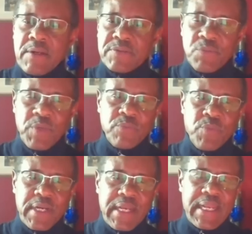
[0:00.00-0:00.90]
So
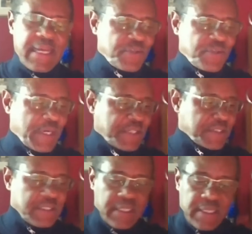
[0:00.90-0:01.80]
one last
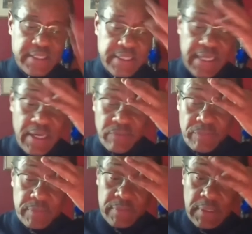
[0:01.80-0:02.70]
question, and then
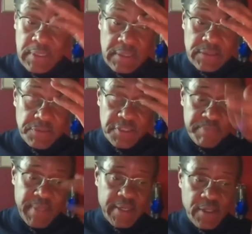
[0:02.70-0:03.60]
I'll turn
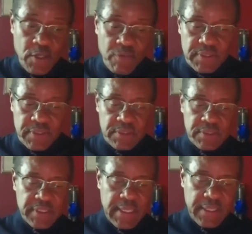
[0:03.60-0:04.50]
this back over to
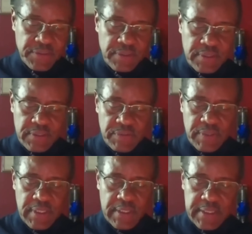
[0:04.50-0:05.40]
Kunal
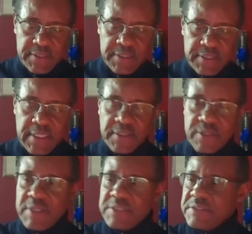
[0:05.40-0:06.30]
to get to the other
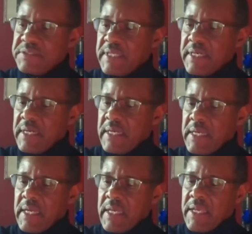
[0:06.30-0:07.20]
questions there.
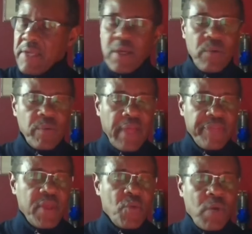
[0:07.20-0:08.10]
I
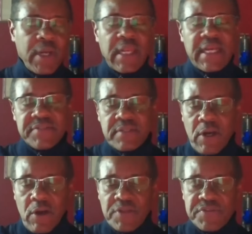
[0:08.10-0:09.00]
think one lesson
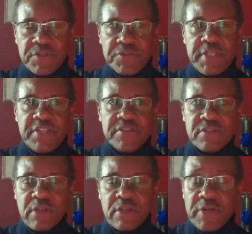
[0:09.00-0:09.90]
all
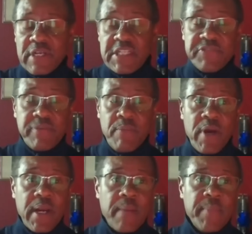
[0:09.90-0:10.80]
associations are learning, at least from
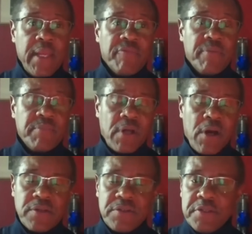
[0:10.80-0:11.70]
what I'm hearing from
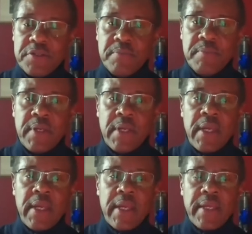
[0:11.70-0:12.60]
talking to them,
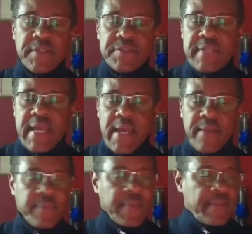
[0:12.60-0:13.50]
is
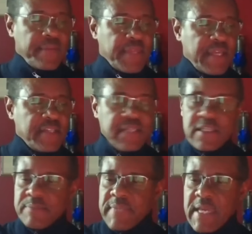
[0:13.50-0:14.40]
that things
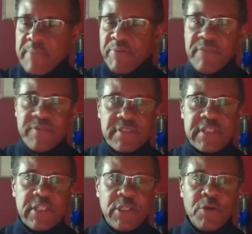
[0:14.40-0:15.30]
that
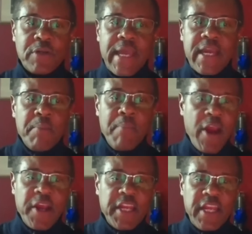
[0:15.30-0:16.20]
previously looked like a
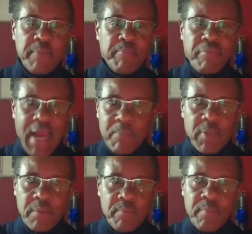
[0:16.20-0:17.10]
marketing
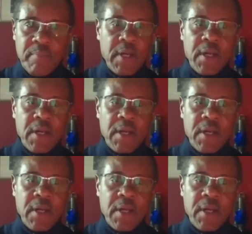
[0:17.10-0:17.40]
problem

=======

### PROBLEM REQUIREMENTS
Pictures don't belong in the copy. Retype exactly the lines from the one with "[0:07.20-0:08.10]" through the last line of the records.

### RESULT FOR THIS EXERCISE
[0:07.20-0:08.10]
I
[0:08.10-0:09.00]
think one lesson
[0:09.00-0:09.90]
all
[0:09.90-0:10.80]
associations are learning, at least from
[0:10.80-0:11.70]
what I'm hearing from
[0:11.70-0:12.60]
talking to them,
[0:12.60-0:13.50]
is
[0:13.50-0:14.40]
that things
[0:14.40-0:15.30]
that
[0:15.30-0:16.20]
previously looked like a
[0:16.20-0:17.10]
marketing
[0:17.10-0:17.40]
problem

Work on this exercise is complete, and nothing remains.